Her 1975 book Sky Man on the Totem Pole? applies the "ancient astronaut" theories of Erich von Däniken to Northwest Coast oral histories.

In 1980, she was made a Member of the Order of Canada. In 1973, she was awarded the Vicky Metcalf Award.

Three months after her death, the Christie Harris Illustrated Children's Literature Prize was announced as a new BC Book Prize category.

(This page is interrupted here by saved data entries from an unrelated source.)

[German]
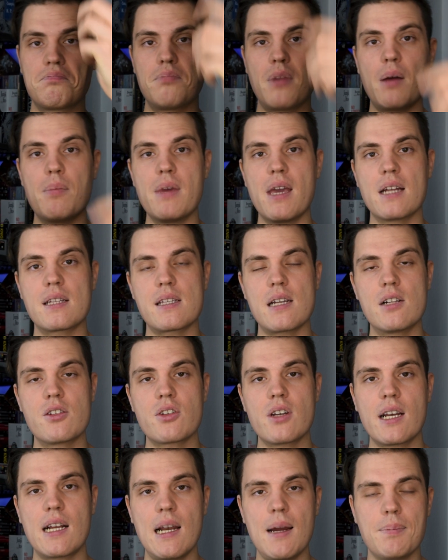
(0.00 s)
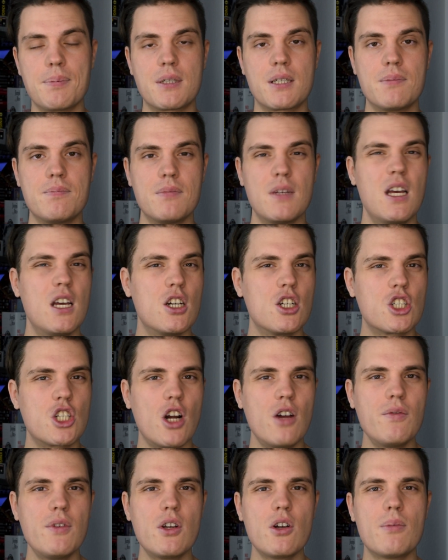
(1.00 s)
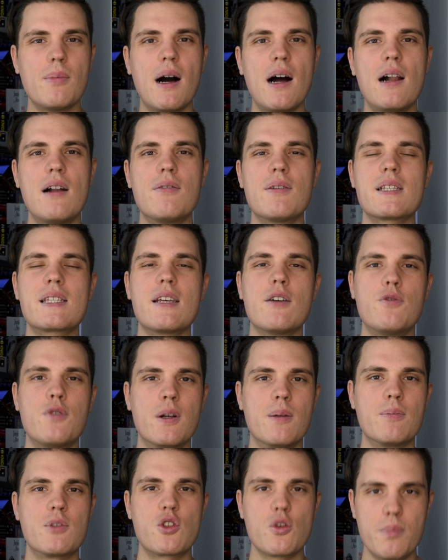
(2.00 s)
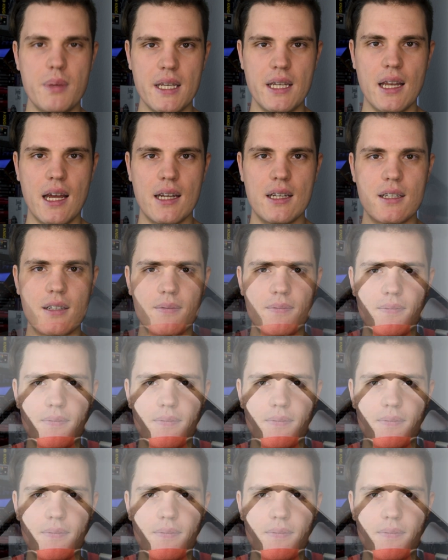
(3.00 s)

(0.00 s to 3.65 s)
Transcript: Bei mir hat's also geklappt. Schauen wir doch mal, was der Film zu bieten hat.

Harris and illustrator Douglas Tait created at least eight books published from 1972 to 1982. One is The Trouble with Princesses (1980), which "retells stories about Northwest Coast princesses and compares them with similar Old World princesses". For that collaboration she won the annual CCCLP prize for English-language writing (now the Governor General's Award for English-language children's literature) and he won the CLA award for children's book illustration, the 1981 Amelia Frances Howard-Gibbon Illustrator's Award.